Falling. Flying. Elevators that go sideways, nakedness that goes unnoticed to a room full of people.
Dreams flawlessly slip from one reality into another; my newborn baby walks and talks while I urgently try to find the class I haven’t been to all semester. I am under water. Slowly, so very slowly, I inhale. The rules of this place are so completely apprehended that the mind no longer questions the laws: the reversal—inhale to exhale—must be seamless in order to breathe underwater.
In dreams there is no choosing to believe or doubt. Disbelief does not exist.
Yes, I am breathing underwater, if only tenuously. And well, it does not feel miraculous. But it feels like I’ve uncovered a new possibility.
Dreams. Could this be an odd template for faith…
… a persistent and birarre model for the suspension of disbelief?
Do not conform any longer to the pattern of this world but be transformed by the renewing of your mind.
Renewal. The mind must be, not just trained, but re-newed in order to suspend disbelief.
Can renewal change the mind so it no longer depends on doubt to be the catalyst for courage?
Is it within our grasp to see things as God sees them? Wouldn’t that be perfection?
Be perfect, therefore, as your heavenly father is perfect. What do you think that means?
Susan Cowger says
Surface believe vs functional saviors–now that is a topic worth pondering in my own life…
Craig and Bethany says
And just to throw something else in the mix, sometimes our surface beliefs are different than the functional saviors we turn to for relief when things are tough. i.e. food, television, shopping, etc.
Daniel and Cerissa says
Interesting Post!! Love the dream imagery. I’m pretty sure I had that dream a couple nights ago… only I could fly (using a highly complex method of flapping my arms)… and there were people around but luckily I wasn’t naked… I was wearing “tighty whitey’s” (thank goodness)

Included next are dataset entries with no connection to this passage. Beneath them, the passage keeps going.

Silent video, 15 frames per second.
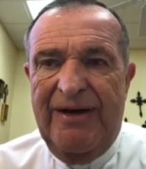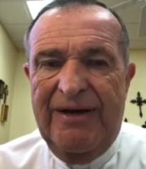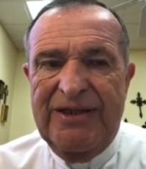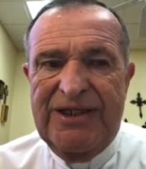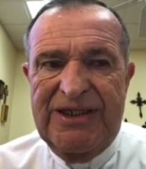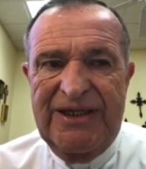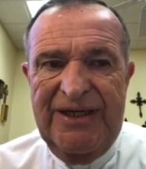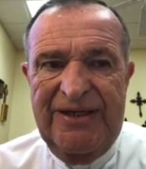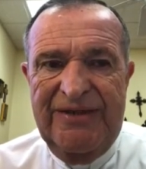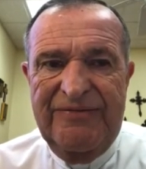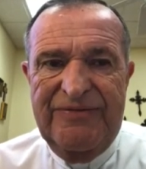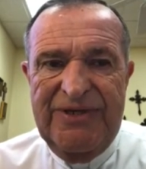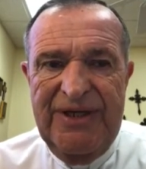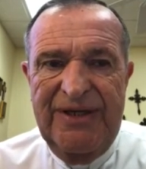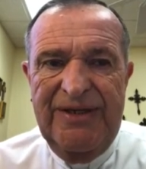
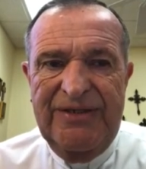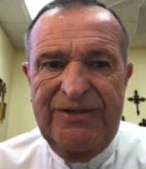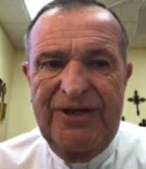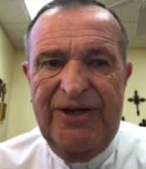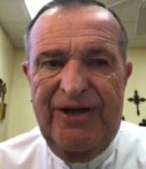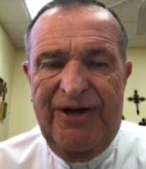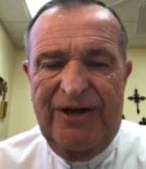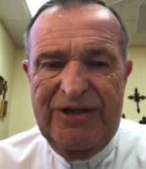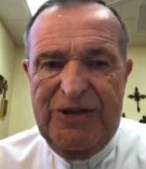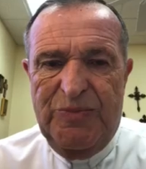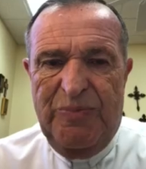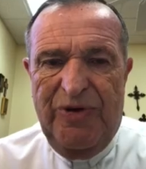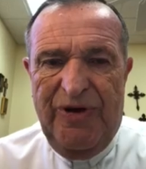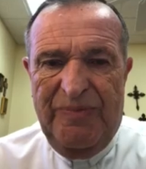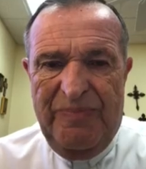ourselves to God's
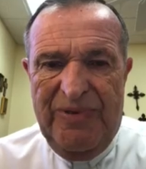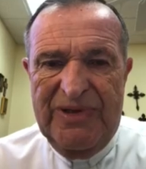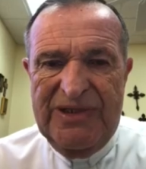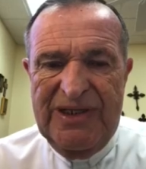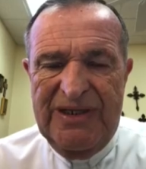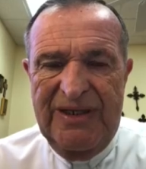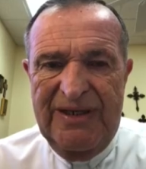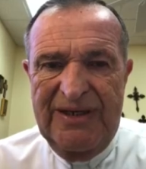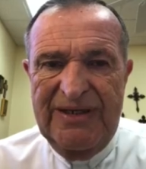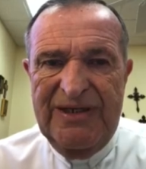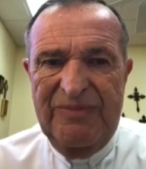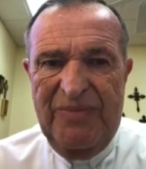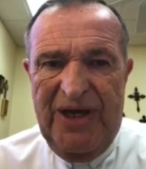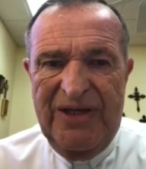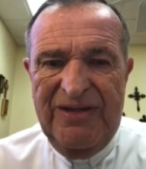purpose
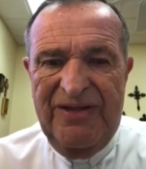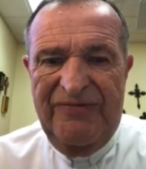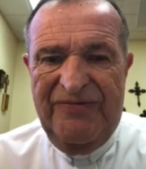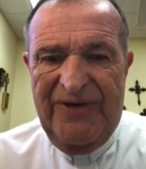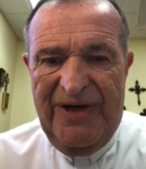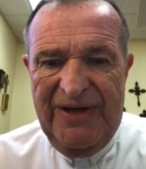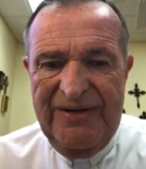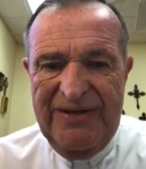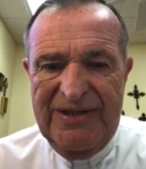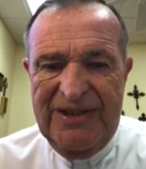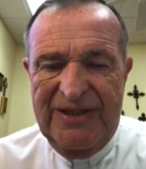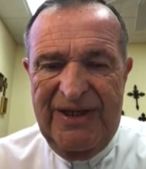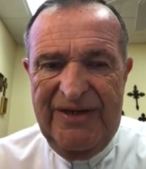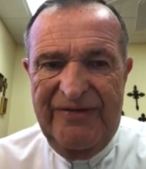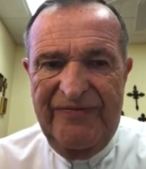to make the
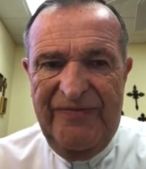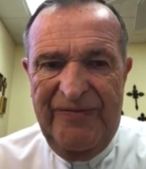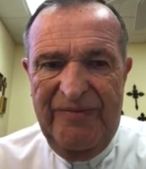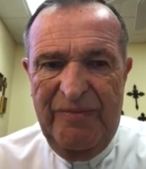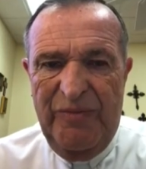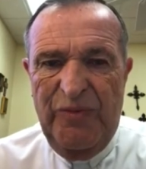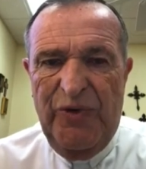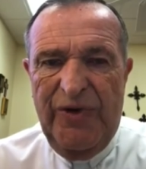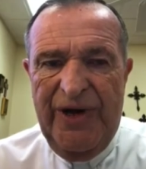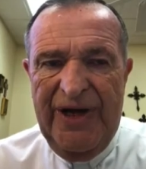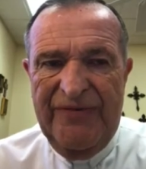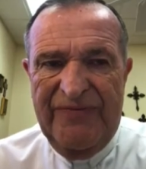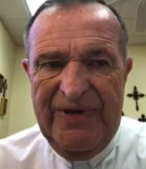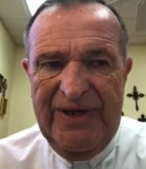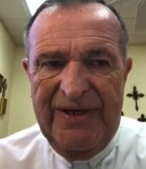Father's love more
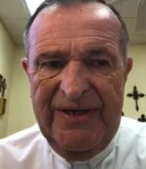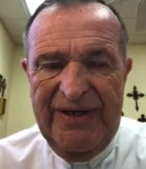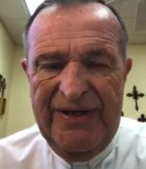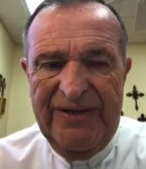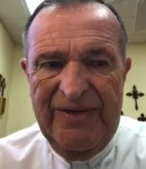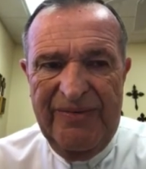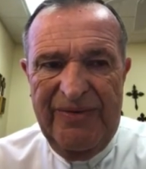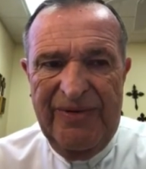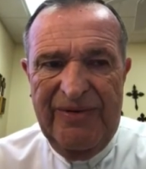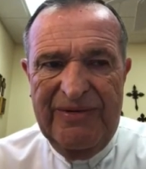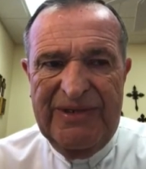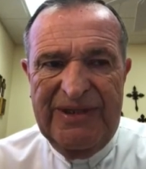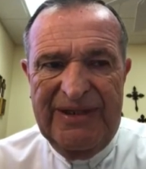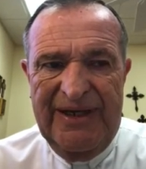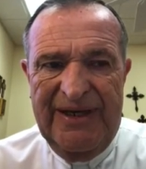evident in the
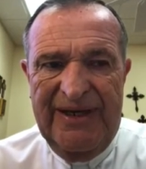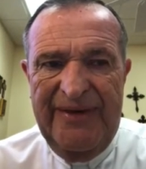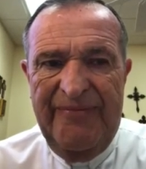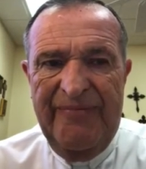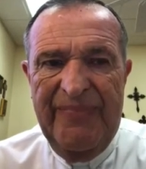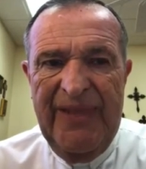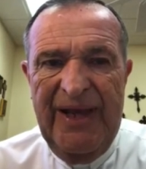world today.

Regarding Dana's response… Why? My two cents: Doubt is easy and convenient. Most people are not willing to think through the logical implications of what they decide to believe.

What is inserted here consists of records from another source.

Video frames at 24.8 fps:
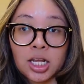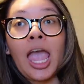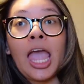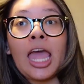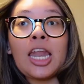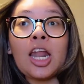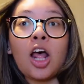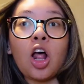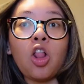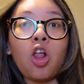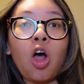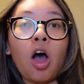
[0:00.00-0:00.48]

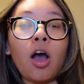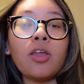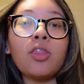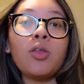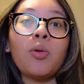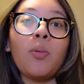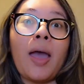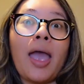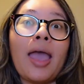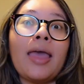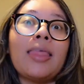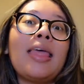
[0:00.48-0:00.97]
And along the
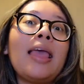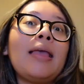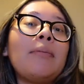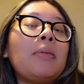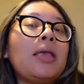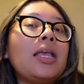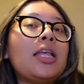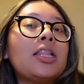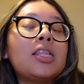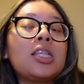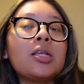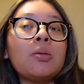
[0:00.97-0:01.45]
way, they
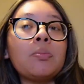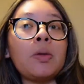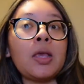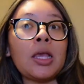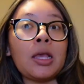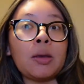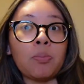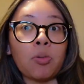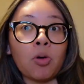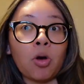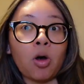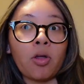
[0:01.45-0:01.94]
meet some
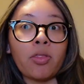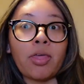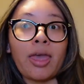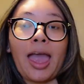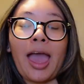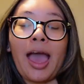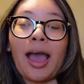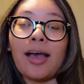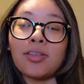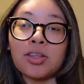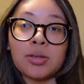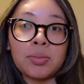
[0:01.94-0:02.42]
people, they
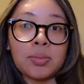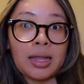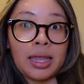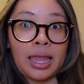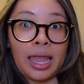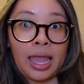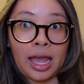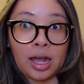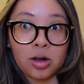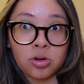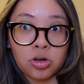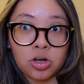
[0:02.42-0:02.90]
have some
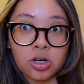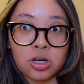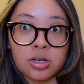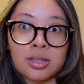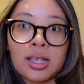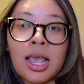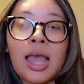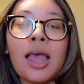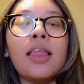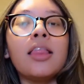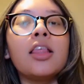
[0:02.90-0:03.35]
encounters.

My favorite part is: "a persistent and birarre model for the suspension of disbelief?".
Why is it so hard to suspend disbelief? Why do we think our doubt and intellect trumps everything? What has convinced us that doubt is the trump card?
Craig and Bethany says
Do you think that whatever captures our attention also suspends our disbelief? And so perhaps to renew our mind is to change what captures our attention?
And be perfect? I think God wants us to be perfect. Now there's something to capture our attention.